August 13, 2011
With just one week left until the Democratic firehouse primary, city council candidates are making their final pushes for votes.
Brevy Cannon, a writer for the University of Virginia's media relations department, made a campaign stop at the site of the old Coca-Cola Bottling plant on Preston Avenue. He was joined by supporters and small business owners.
Cannon said he wants to give tax breaks and incentives to businesses in order to create what he calls the middle class jobs of the 21st century.
"We have a low unemployment rate on paper, but we have a significant underemployment problem in Charlottesville, and that's why we need more job opportunities of a higher quality," Cannon said.
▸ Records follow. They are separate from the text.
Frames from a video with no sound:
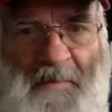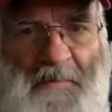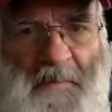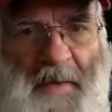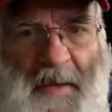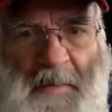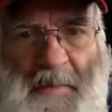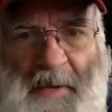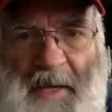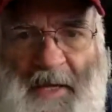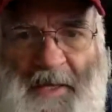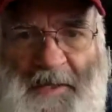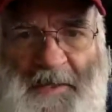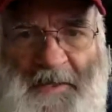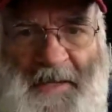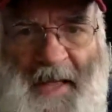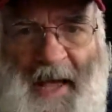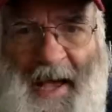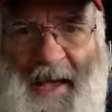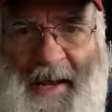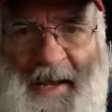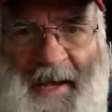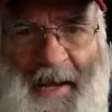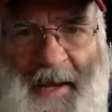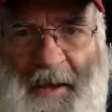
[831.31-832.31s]
Maybe it's
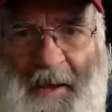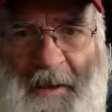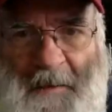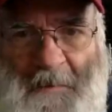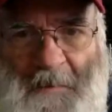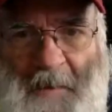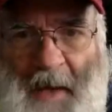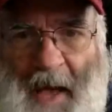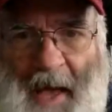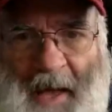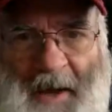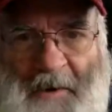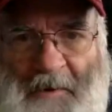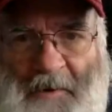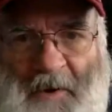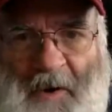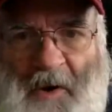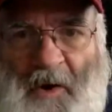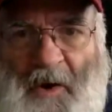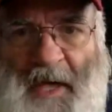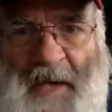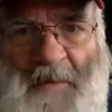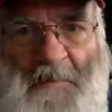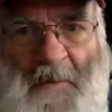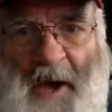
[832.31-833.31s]
not him. I don't know.
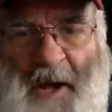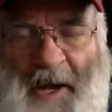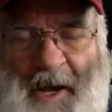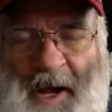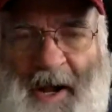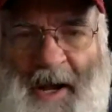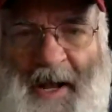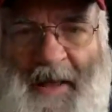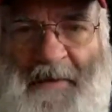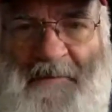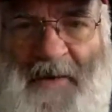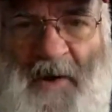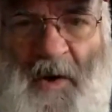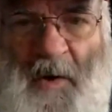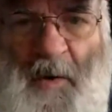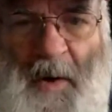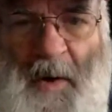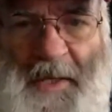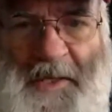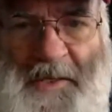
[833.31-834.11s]
He might not even know what's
Cannon calls the bottling plant a model for economic development in Charlottesville. It will be transformed into a biotechnology center and add 200 jobs in the city.
Meanwhile, one of Cannon's opponents in the Democratic primary, James Halfaday, held a meet and greet at the Omni Hotel in Charlottesville. He said it's a chance for voters to meet him and for him to get to know voters.
Halfaday said he hopes to give a voice to the underrepresented communities in the city, particularly when it comes to equality and education.
"Here in this community, we need to close the achievement gap and we need to improve our graduation rate in the city school district here," Halfaday said.
The Democratic firehouse primary is Saturday, Aug. 20. Seven candidates in all are vying for three seats on council. Voting will take place at Burley Middle School from 9 a.m. until 7 p.m.